Photo credit: Amanda Cotton/Coral Reef Image Bank

Symbiosis: It’s not a romantic relationship, but symbiosis is an important one in the animal kingdom. Clownfishes and anemones have one of the most well-known partnerships of all. Clownfish have to shelter themselves and their eggs within an anemone to survive, and anemones benefit from clownfish who remove parasites from their bodies and provide nutrients for the anemone to feed on from its leftovers and waste. This relationship is so strong that clownfish have evolved a slimy mucus layer on their bodies that protect them from the stinging cells on the anemone’s tentacles.

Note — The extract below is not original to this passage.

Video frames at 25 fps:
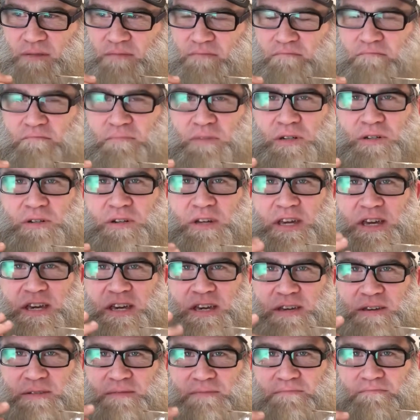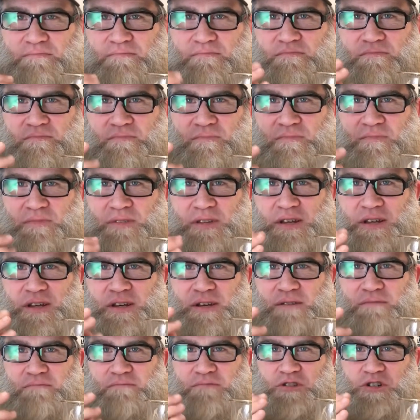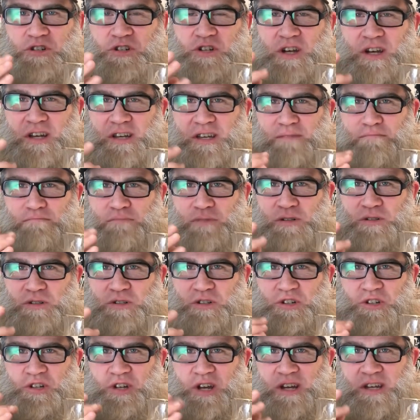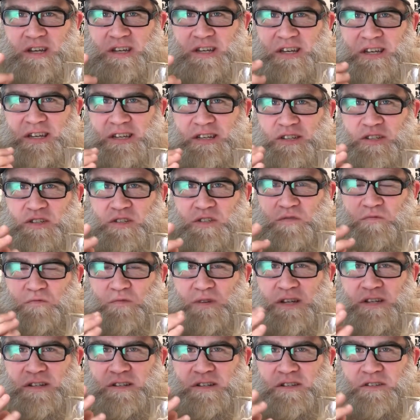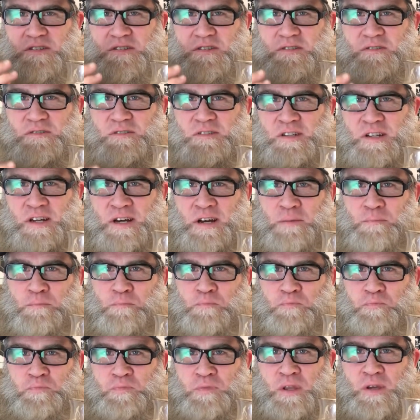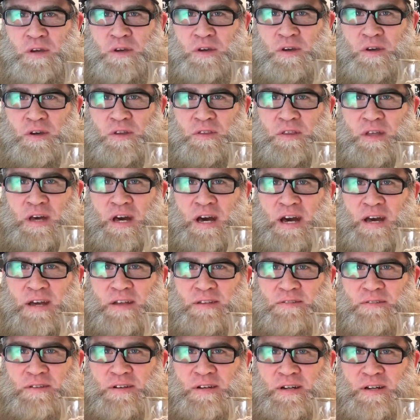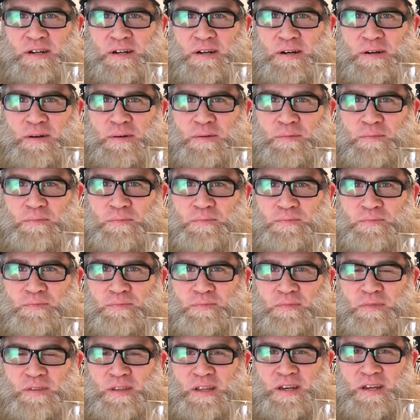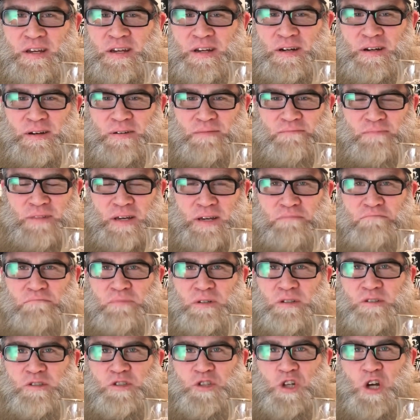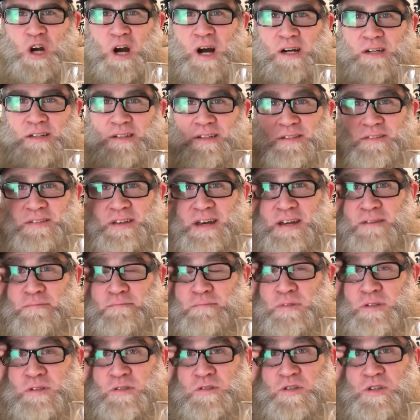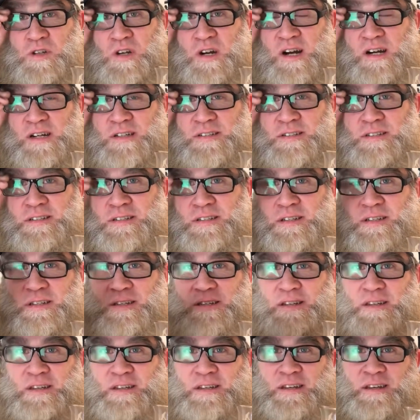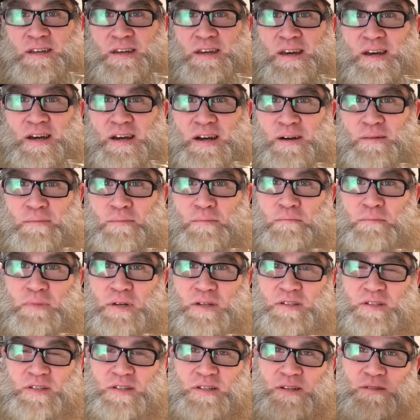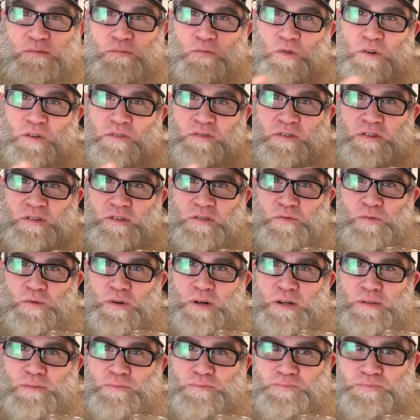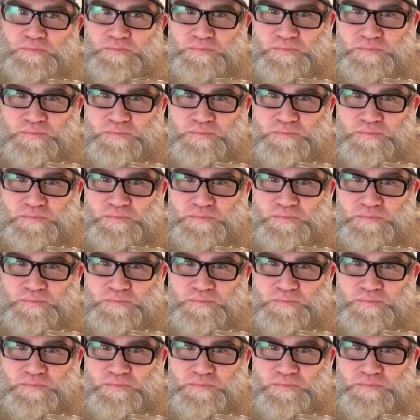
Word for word: milky shake milkshakey sweetness going on that um, like a like milk chocolate that of milk chocolate um, mixed in with it as well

Photo credit: Papahānaumokuākea Marine National Monument

Interspecies “friendship”: Not all interspecies interactions are harmful or beneficial at their face. Sometimes, species that occupy the same area just coexist and enjoy the moment. One example is that of the Hawaiian monk seal and sea turtles in the Hawaiian Islands. These iconic animals are often seen resting near or on one another, especially in remote areas like the beaches of Papahānaumokuākea Marine National Monument in the northwestern Hawaiian Islands. Beyond being perfect napping partners, these two also share many of the same threats such as entanglement in marine debris and habitat loss. Hawaiian monk seals and all species of sea turtles in US waters are listed as either threatened or endangered under the Endangered Species Act.

Photo credit: The Maritime Aquarium at Norwalk

A life of solitude: Some species thrive in their independence. Sandbar sharks, cabezon, and requiem sharks are notable examples. They migrate seasonally in response to changes in the environment and prey availability. Depending on the species and gendered behavior, they may spend some or all of their time alone except for breeding opportunities. In solitary species, the motivation is sometimes territoriality and in others it’s just that individuals are separated in time and space, so they’ve adapted to survive without the advantages of larger social groups.